• _WHAT THE EXERCISE ASKS_: Give the entries again exactly as they appear, but without the images.

• _DATA UNDER STUDY_:
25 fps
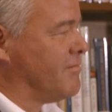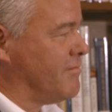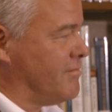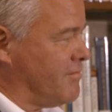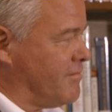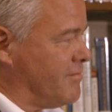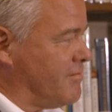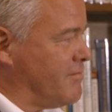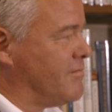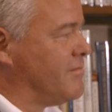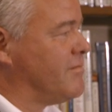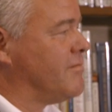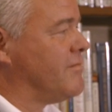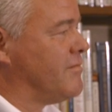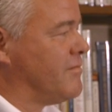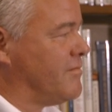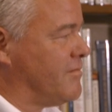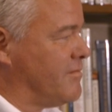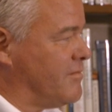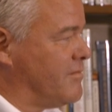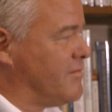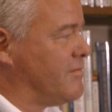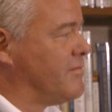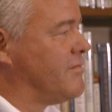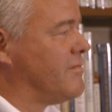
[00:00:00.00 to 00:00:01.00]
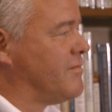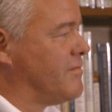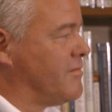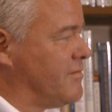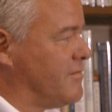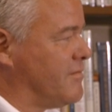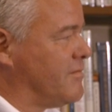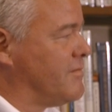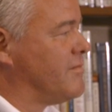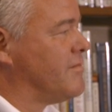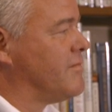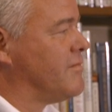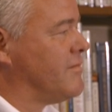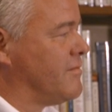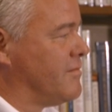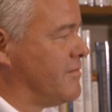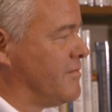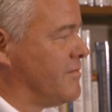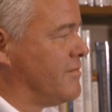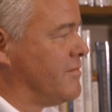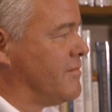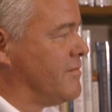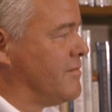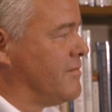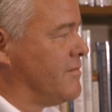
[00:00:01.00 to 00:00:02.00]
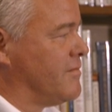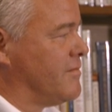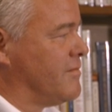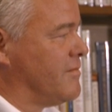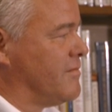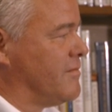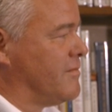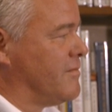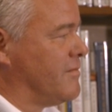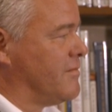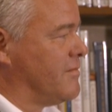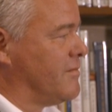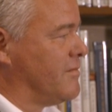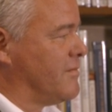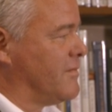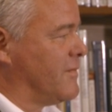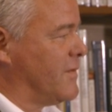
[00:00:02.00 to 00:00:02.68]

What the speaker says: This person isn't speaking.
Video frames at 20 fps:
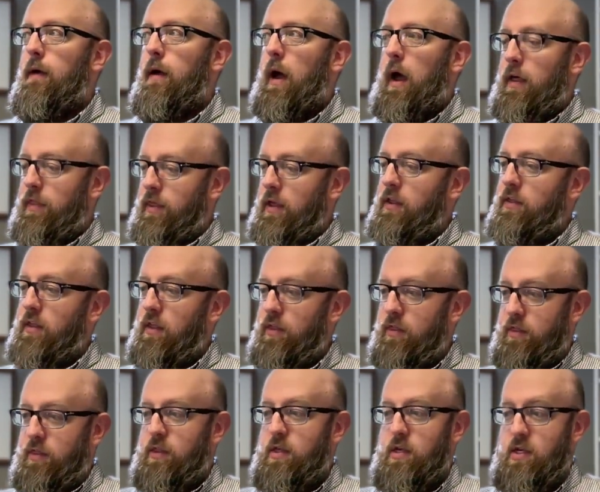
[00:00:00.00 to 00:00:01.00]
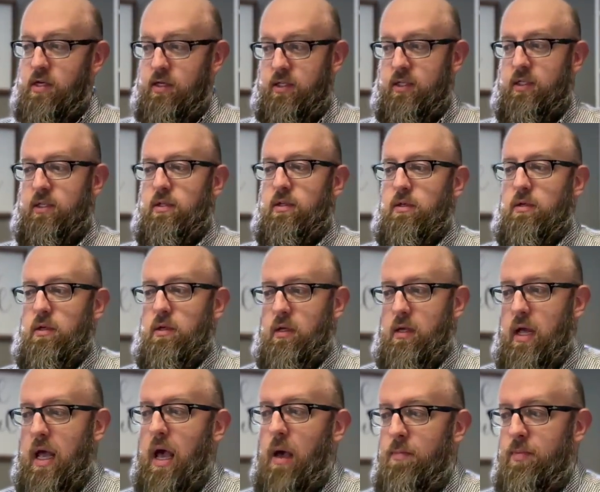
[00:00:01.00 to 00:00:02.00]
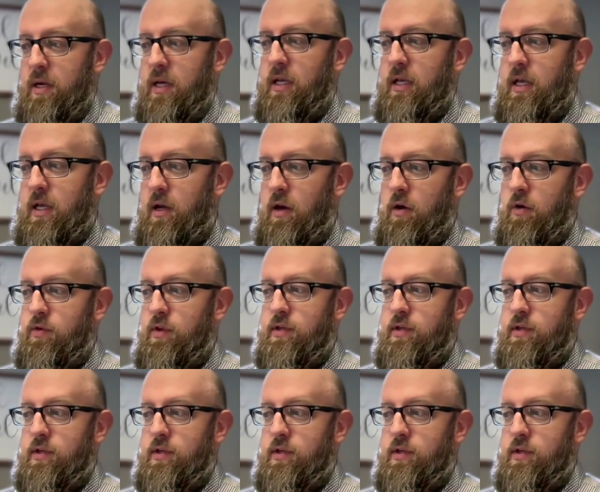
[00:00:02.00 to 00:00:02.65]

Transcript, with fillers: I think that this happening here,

• _WRITTEN ANSWER_:
25 fps
[00:00:00.00 to 00:00:01.00]
[00:00:01.00 to 00:00:02.00]
[00:00:02.00 to 00:00:02.68]

What the speaker says: This person isn't speaking.
Video frames at 20 fps:
[00:00:00.00 to 00:00:01.00]
[00:00:01.00 to 00:00:02.00]
[00:00:02.00 to 00:00:02.65]

Transcript, with fillers: I think that this happening here,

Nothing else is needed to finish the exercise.